А.: Да, ведь нас бы тогда можно было найти.
Вживание
Офицеры находившегося в Киеве саперного батальона прошли в свое время школу комиссара Арнульфа Тоттфрида. В конце июля Тоттфрида не стало. Но его ортодоксальная материалистическая школа жила в офицерах. Их задача состояла теперь в том, чтобы предугадать, как будет вести себя немецкое командование после того, как немцы займут город. Саперам было дано задание как раз в тех местах, где разместятся немецкие командиры, установить мины и бомбы с часовым механизмом. Это предполагало проникновение в мысли и чувства фашистских захватчиков; надо было изучить их привычки — тогда бомбы могли быть заложены именно так, чтобы уничтожить врага, когда он обустроится. Существенно важно, говорил подполковник Щепков, найти временные связи между этими привычками. Ведь надо сделать так, чтобы у противника не было времени приспособиться к ситуации. Если бомбы будут рваться одна за другой из-за того, что мы разгадали только некоторые привычки фашистского командования, а другие нет, у них останется шанс принять ответные меры или вооружиться предусмотрительностью. Или они профилактически уйдут на время из города и вернутся со своими саперами, от которых наши подарки не скроются.
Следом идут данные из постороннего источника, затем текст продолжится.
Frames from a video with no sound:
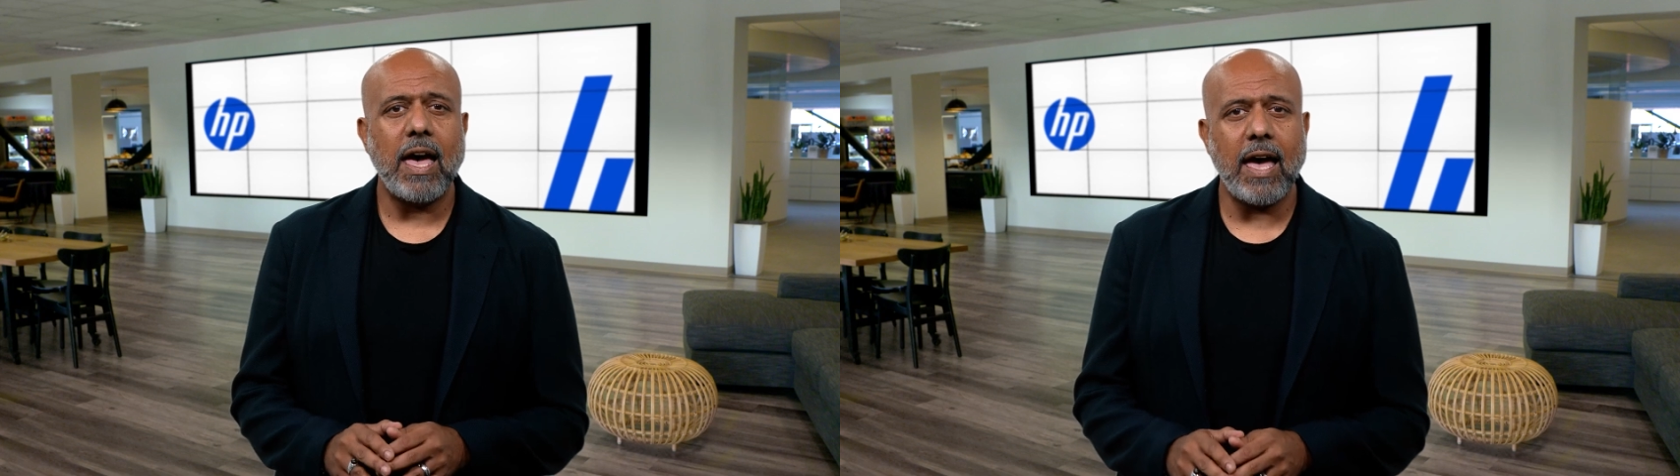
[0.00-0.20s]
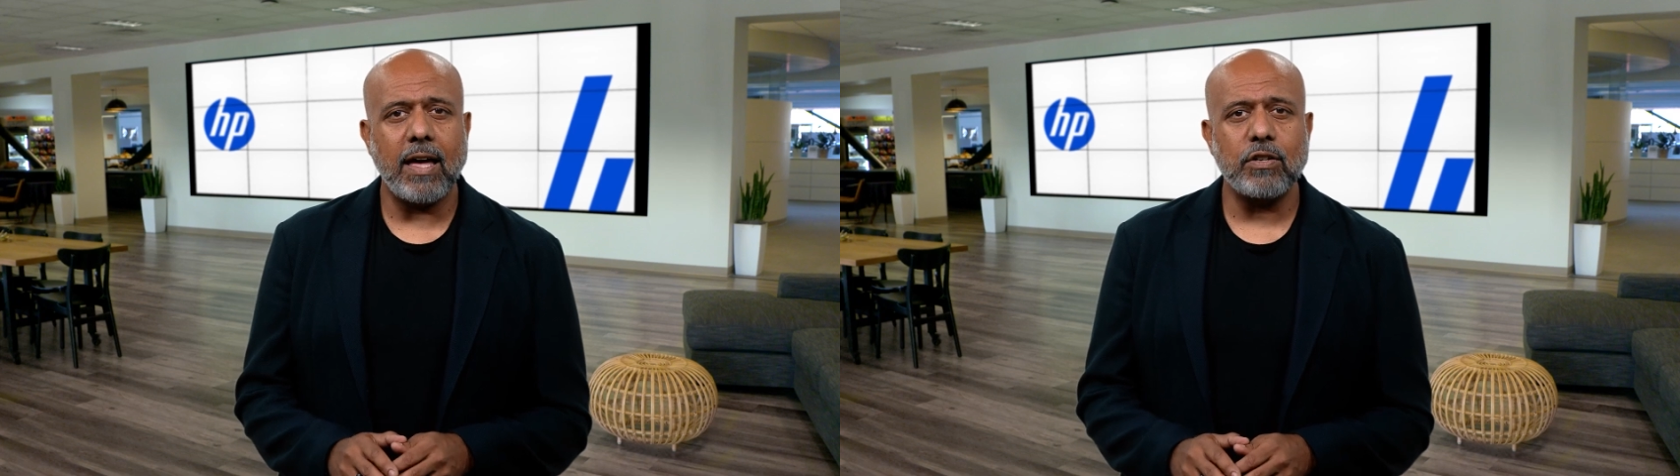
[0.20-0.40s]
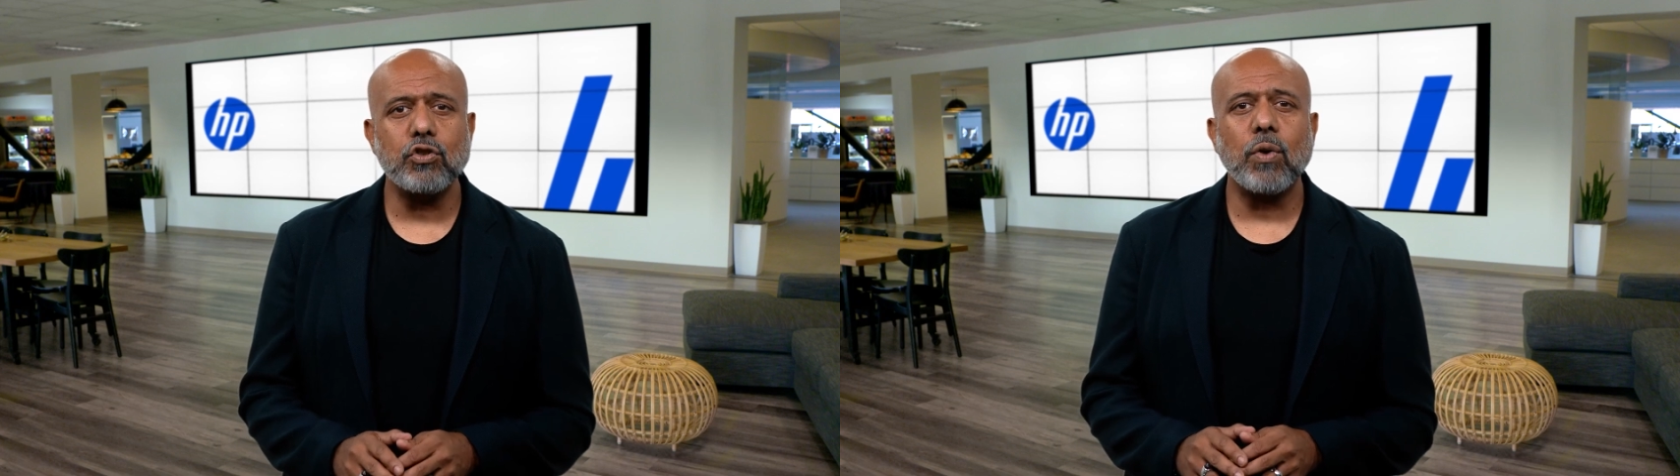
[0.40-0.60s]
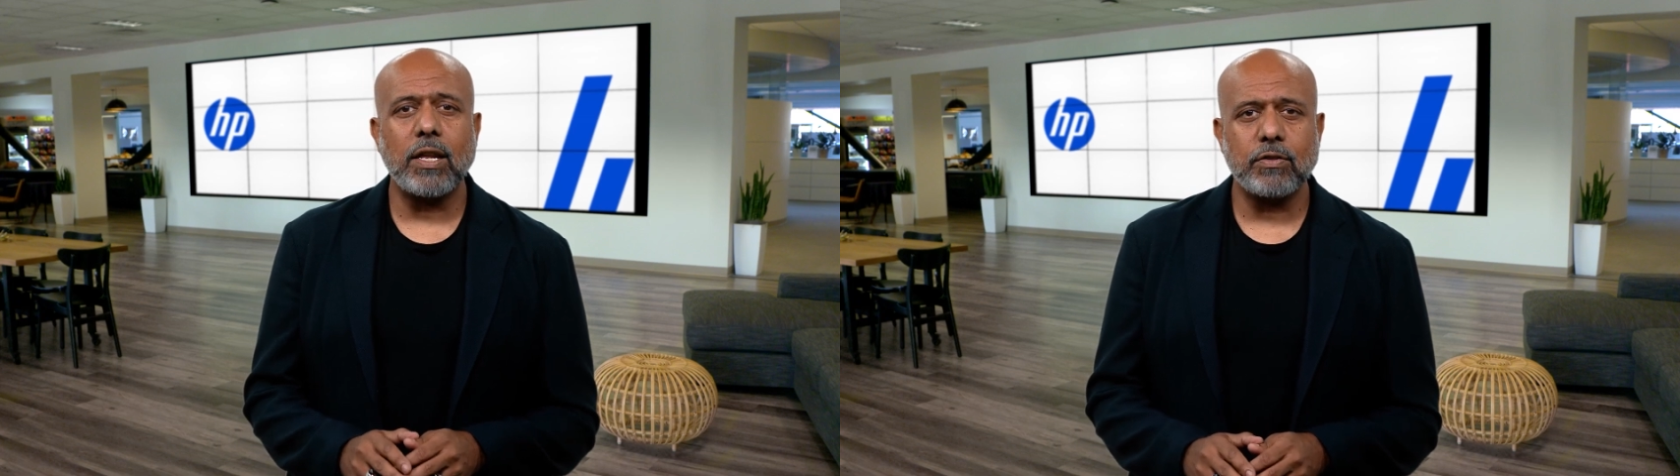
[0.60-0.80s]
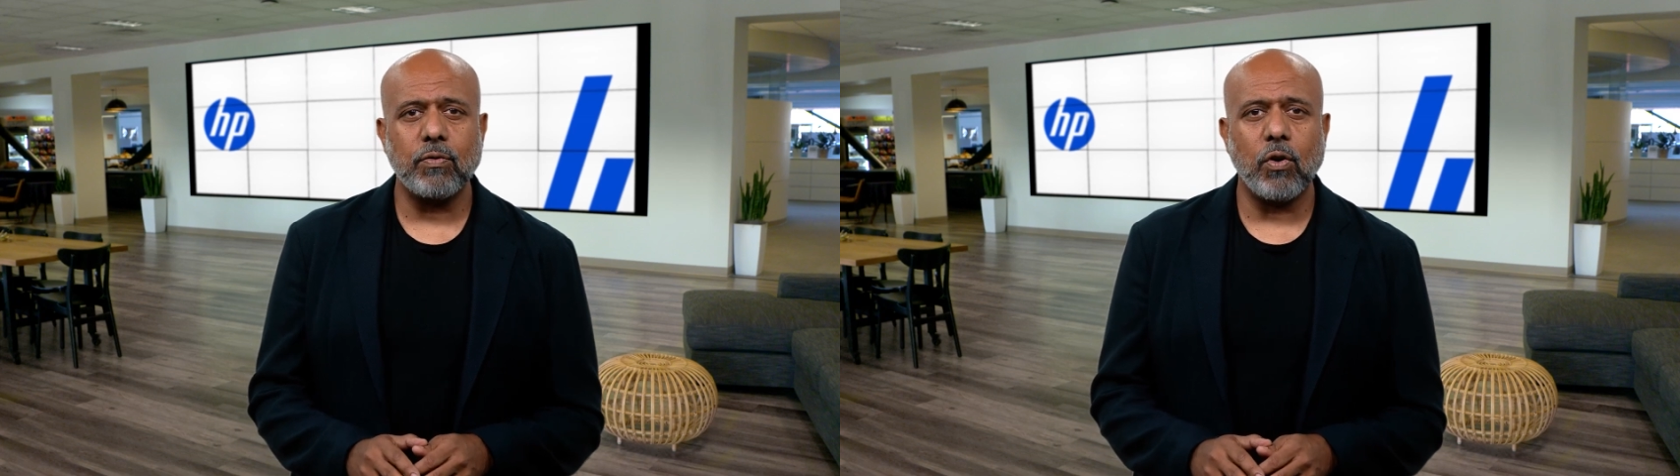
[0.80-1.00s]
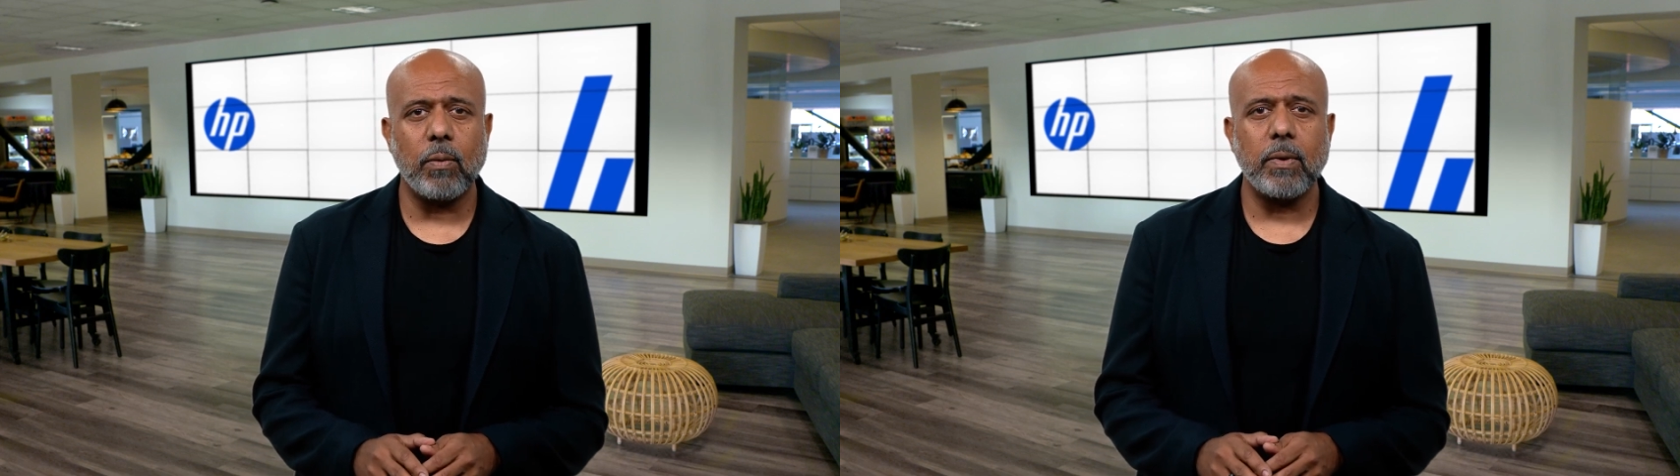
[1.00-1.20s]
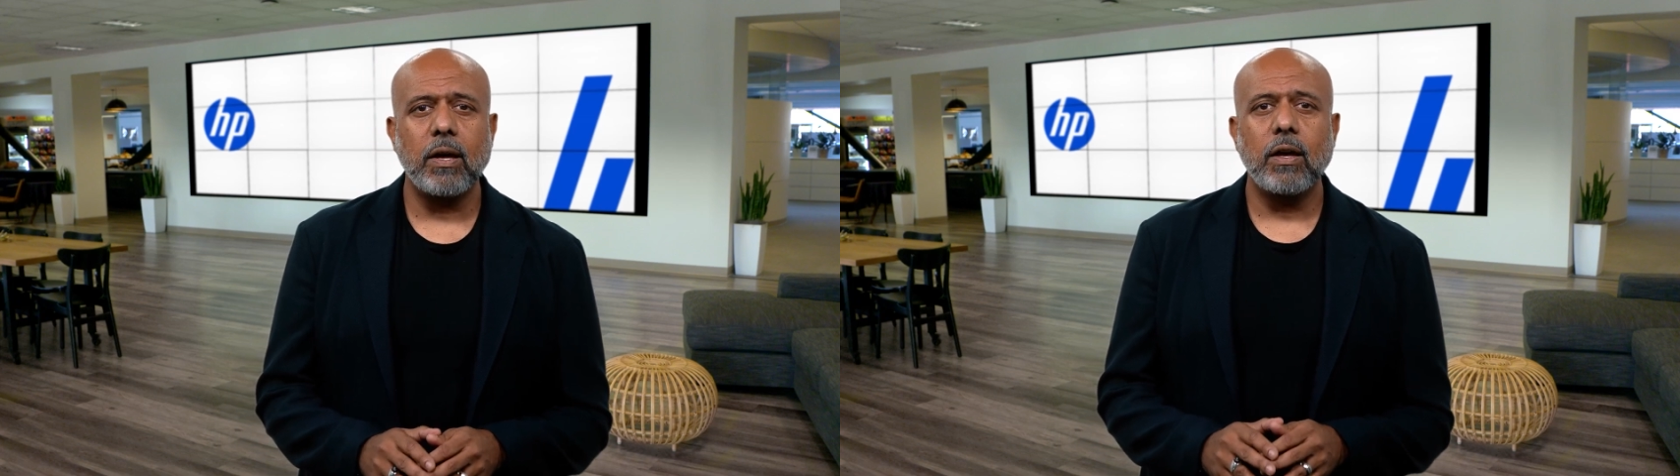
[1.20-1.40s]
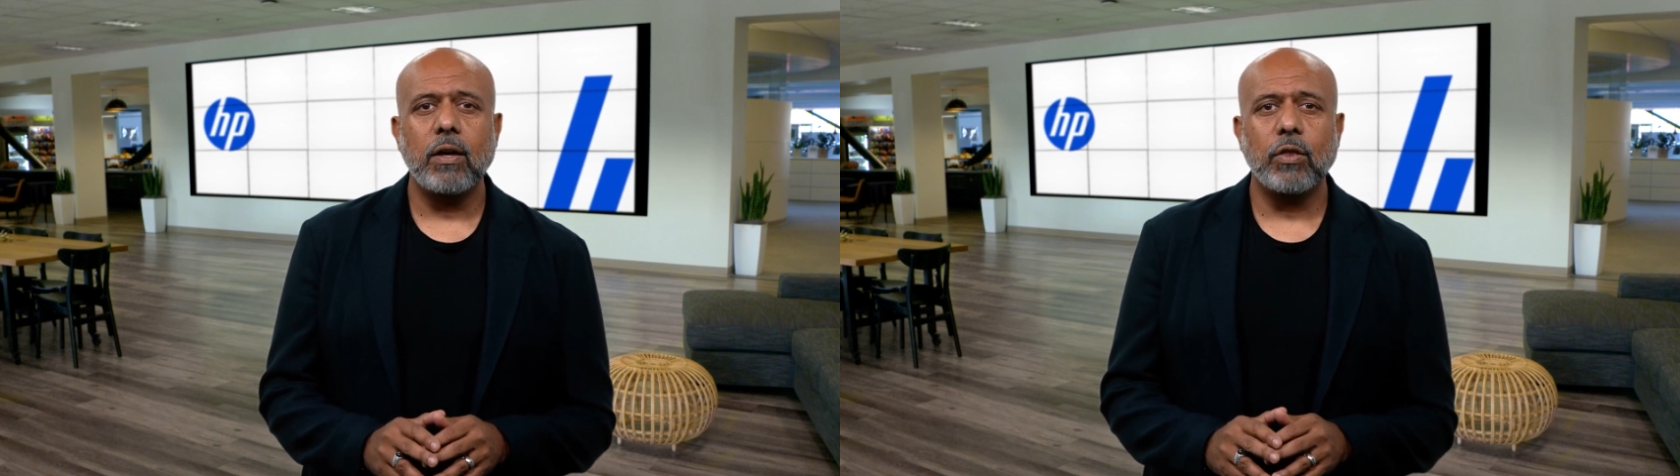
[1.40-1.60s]
and transform
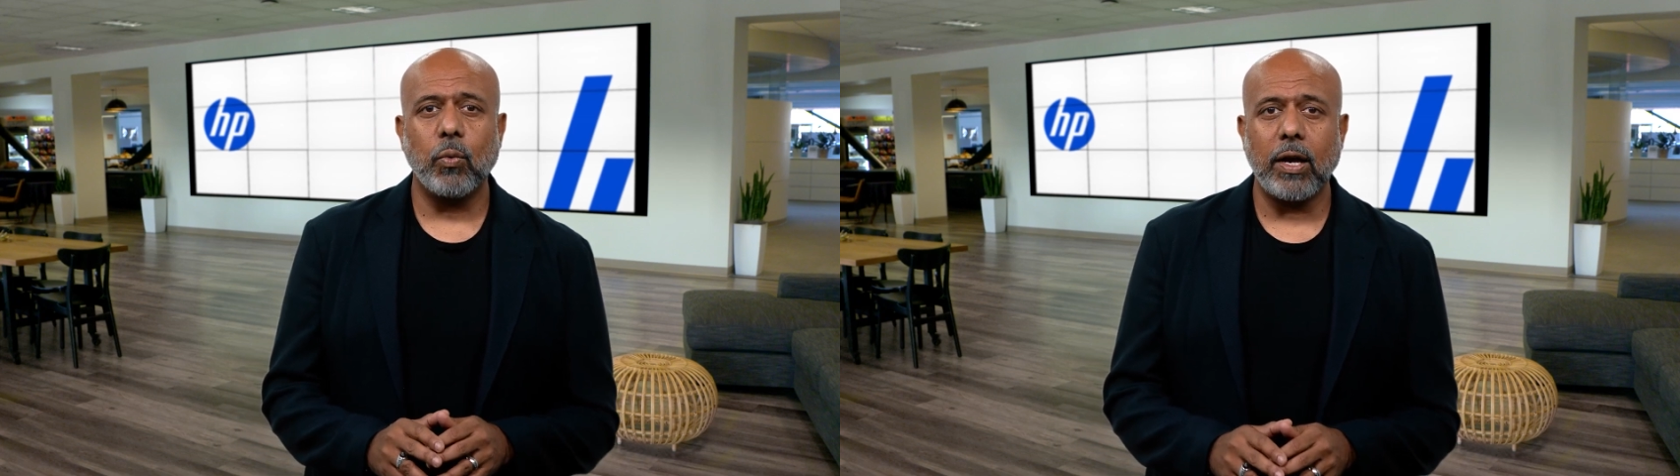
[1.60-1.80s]
the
Обсуждение шло туго. Советские офицеры еще не освободились от страха, вызванного чистками предыдущих лет. Ни один из них не видел когда-либо фашиста вблизи. Так что каждому оставалось только вооружиться методикой диалектико-материалистического анализа и попробовать вжиться в привычки вражеского командования. Но ведь фашисты — не просто люди вообще. Есть опасность, сказал капитан Цревенко, что мы окажемся слишком ловкими и слишком точным анализом фашистских привычек (это можно будет сразу установить по результатам, если все наши заряды взорвутся вовремя) навлечем на себя подозрение начальства в том, что в нас самих есть фашистские чувства. Потому что иначе как нам удастся так точно вжиться в них, если в нас самих нет ничего с ними связанного? Кто тогда подтвердит диалектико-материалистический характер наших рассуждений? Тут еще вот что, добавил майор Сартов, как это будет согласовываться с нашей партийной позицией, если мы будем считать, что У ФАШИСТОВ ЕСТЬ НЕКОТОРЫЕ ВПОЛНЕ НОРМАЛЬНЫЕ ПРИВЫЧКИ, которым они и будут следовать, располагаясь в огромном городе после его захвата. А если мы не признаем за ними воинских и бытовых привычек, примерно таких, которыми мы и сами руководствуемся в подобных условиях, может случиться, что заряды вообще не взорвутся или не вовремя, тогда нас могут обвинить в халатном отношении к долгу защиты отечества.